PRESTAÇÃO DE CONTAS. ELEIÇÕES 2012. DIRETÓRIO ESTADUAL. NÃO APRESENTAÇÃO DAS PRESTAÇÕES DE CONTAS PARCIAIS. INTEMPESTIVIDADADE DA PRESTAÇÃO DE CONTAS FINAL. NÃO ABERTURA DE CONTA CORRENTE ESPECÍFICA. AUSÊNCIA DE MOVIMENTAÇÃO FINANCEIRA. FALHAS VERIFICADAS. NÃO COMPROMENTIMENTO DA REGULARIDADE DA PRESTAÇÃO DE CONTAS. APROVAÇÃO COM RESSALVAS.

- Apesar da Resolução TSE n. 23.376/2012 dispor ser obrigatória a apresentação dos relatórios parciais, também há previsão de que, caso os candidatos e partidos políticos não encaminhem tais relatórios, a Justiça Eleitoral divulgará os saldos financeiros, a débito e a crédito, dos extratos bancários encaminhados pelas instituições financeiras.

- A apresentação intempestiva da prestação de contas final não compromete a análise das contas, tratando-se de irregularidade formal, que enseja apenas a ressalva na sua aprovação.

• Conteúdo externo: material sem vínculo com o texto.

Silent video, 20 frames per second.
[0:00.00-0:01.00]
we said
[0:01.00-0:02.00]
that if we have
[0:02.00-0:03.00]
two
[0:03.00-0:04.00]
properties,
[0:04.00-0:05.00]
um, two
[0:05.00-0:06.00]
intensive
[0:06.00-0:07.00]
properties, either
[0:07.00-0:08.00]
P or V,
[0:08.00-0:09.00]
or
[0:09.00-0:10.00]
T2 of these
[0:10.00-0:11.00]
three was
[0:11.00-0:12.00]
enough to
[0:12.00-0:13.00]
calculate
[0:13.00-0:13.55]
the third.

- A ausência de abertura da conta corrente, nas hipóteses em que ela é obrigatória, não conduz necessariamente à desaprovação das contas, devendo o julgador analisar as particularidades do caso concreto.

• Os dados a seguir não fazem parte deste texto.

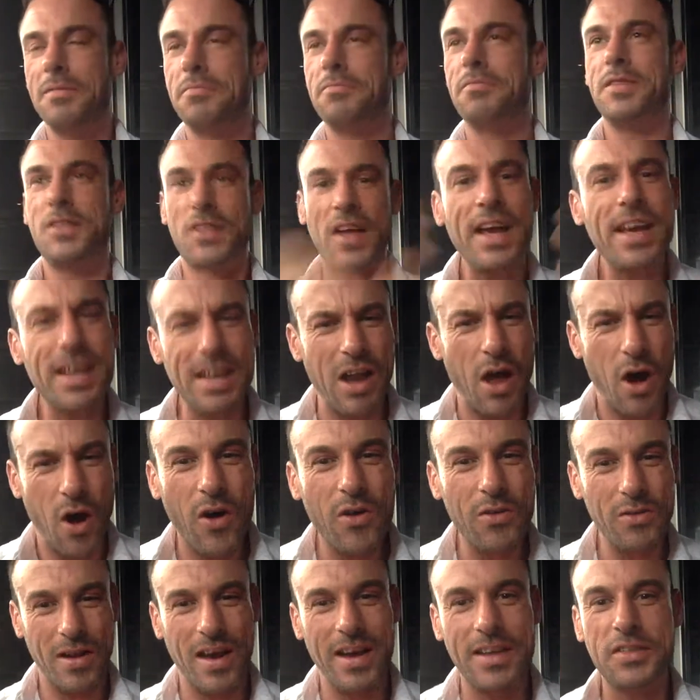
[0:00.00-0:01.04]
say a
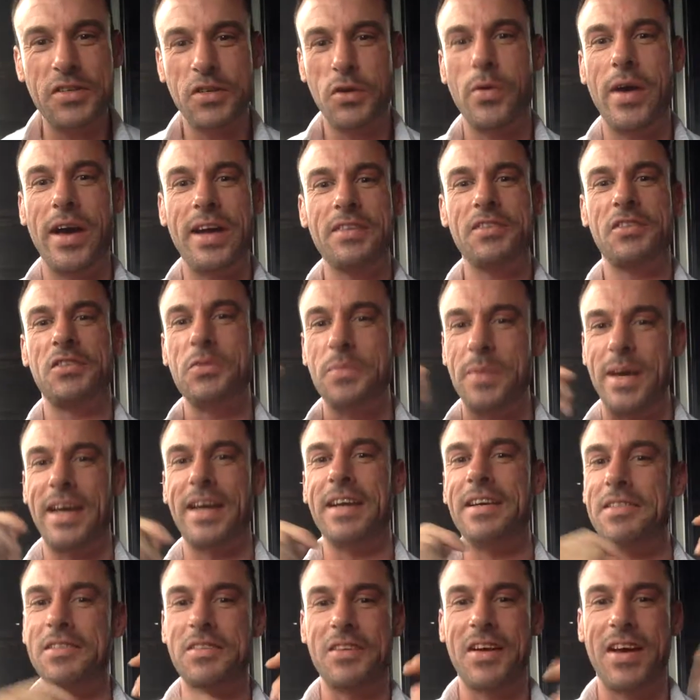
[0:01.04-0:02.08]
lot, like 2 eggs to me
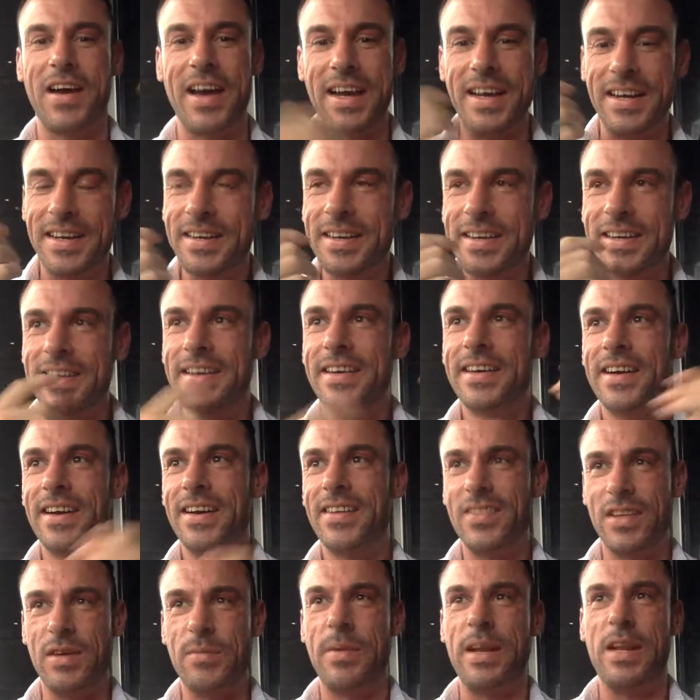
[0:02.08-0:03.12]
is like
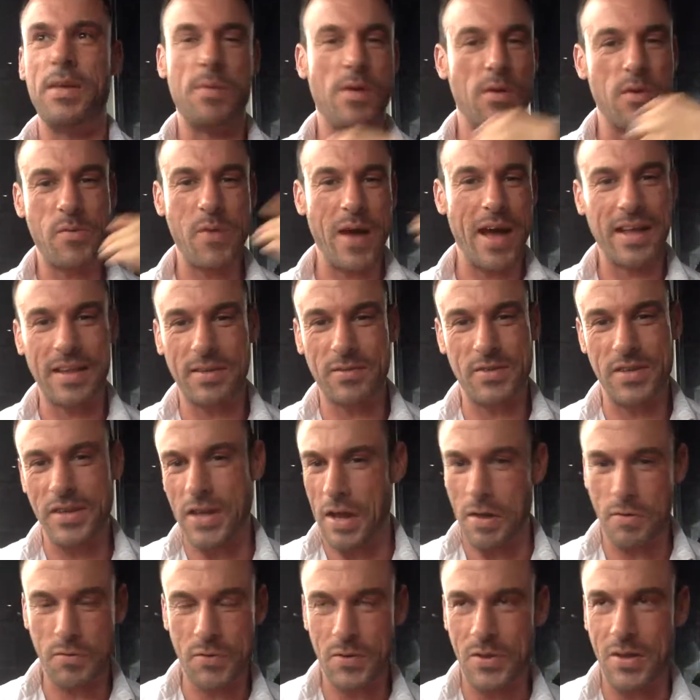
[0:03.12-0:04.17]
the minimum I've
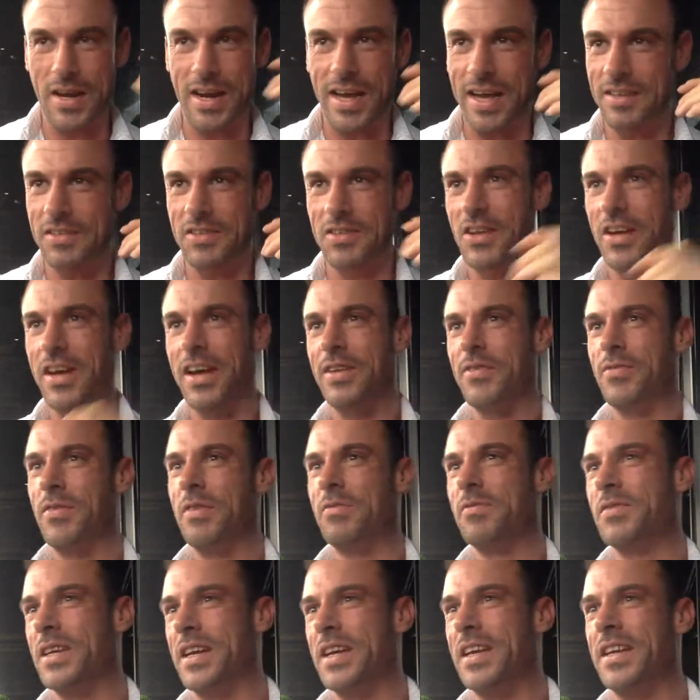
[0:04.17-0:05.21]
had, for the last like
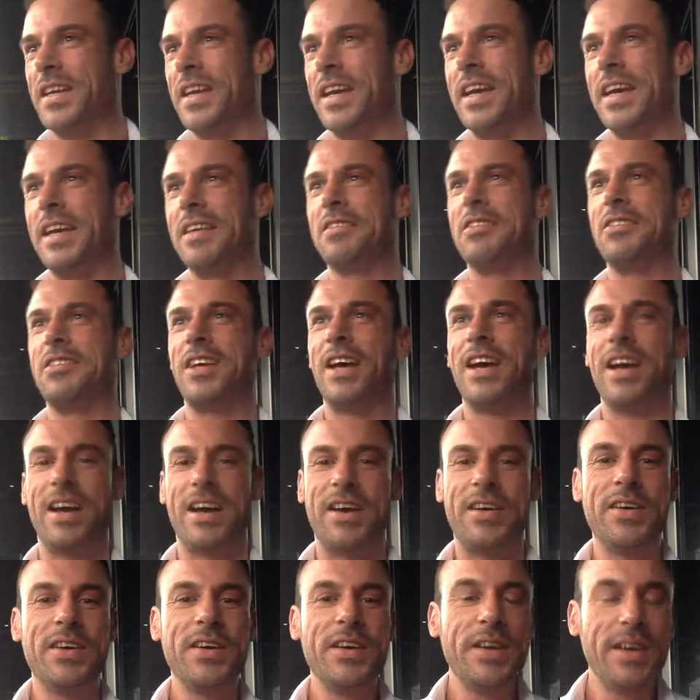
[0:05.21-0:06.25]
15 years.
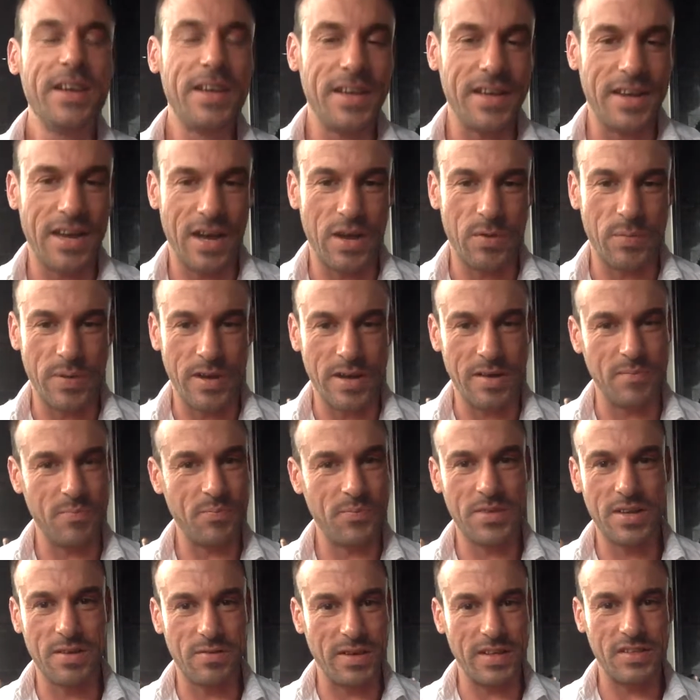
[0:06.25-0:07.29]
So, but
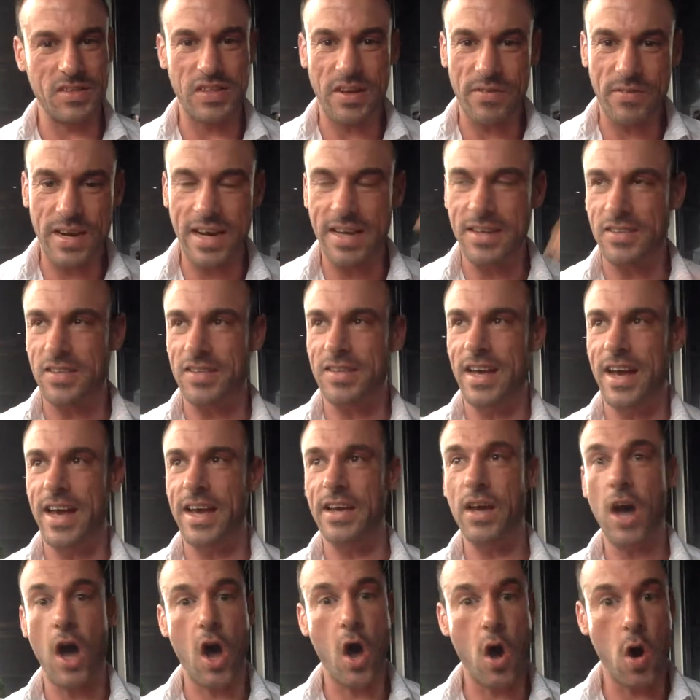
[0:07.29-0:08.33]
we've had 7 eggs a day,
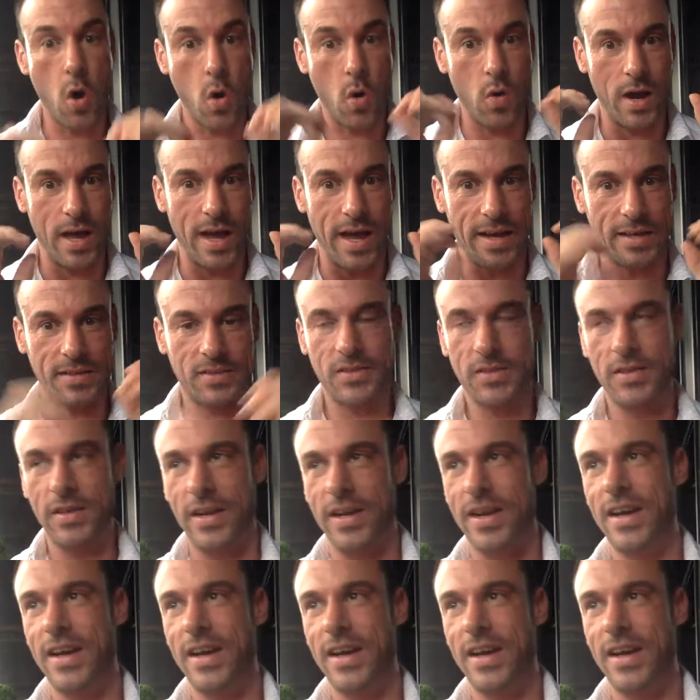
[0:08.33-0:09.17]
whole eggs,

- Considerando que as falhas verificadas não comprometem a análise da prestação de contas, elas devem ser aprovadas com ressalvas.

(TRE-MA - PRESTACAO DE CONTAS n. 41311, ACÓRDÃO n. 16483 de 16.07.2013, Relator NELSON LOUREIRO DOS SANTOS, Publicação: DJ - Diário de justiça, Tomo 133, Data 19.07.2013, Página 05.)

 

PRESTAÇÃO DE CONTAS. CAMPANHA ELEITORAL. ELEIÇÕES 2012. DIRETÓRIO REGIONAL. PARTIDO POLÍTICO. AUSÊNCIA DE MOVIMENTAÇÃO FINANCEIRA. NÃO ABERTURA DE CONTA BANCÁRIA. APROVAÇÃO COM RESSALVAS.

(TRE-PB - PRESTAÇÃO DE CONTAS n. 30978, ACÓRDÃO n. 191 de 06.06.2013, Relator MÁRCIO ACCIOLY DE ANDRADE, Publicação: DJE-Diário de Justiça Eletrônico, Data 18.06.2013.)

Dessarte, em que pese a não abertura de conta bancária específica para campanha, com a consequente ausência de extratos, únicas falhas remanescentes, considerada a diminuta expressão econômica do valor recebido e a inexistência de indícios de má-fé no agir do prestador, as contas devem ser aprovadas com ressalvas.

Ante o exposto, VOTO no sentido de aprovar com ressalvas as contas do PARTIDO PROGRESSISTA de Montenegro relativas às eleições de 2016, nos termos do art. 68, inc. II, da Resolução TSE n. 23.463/15.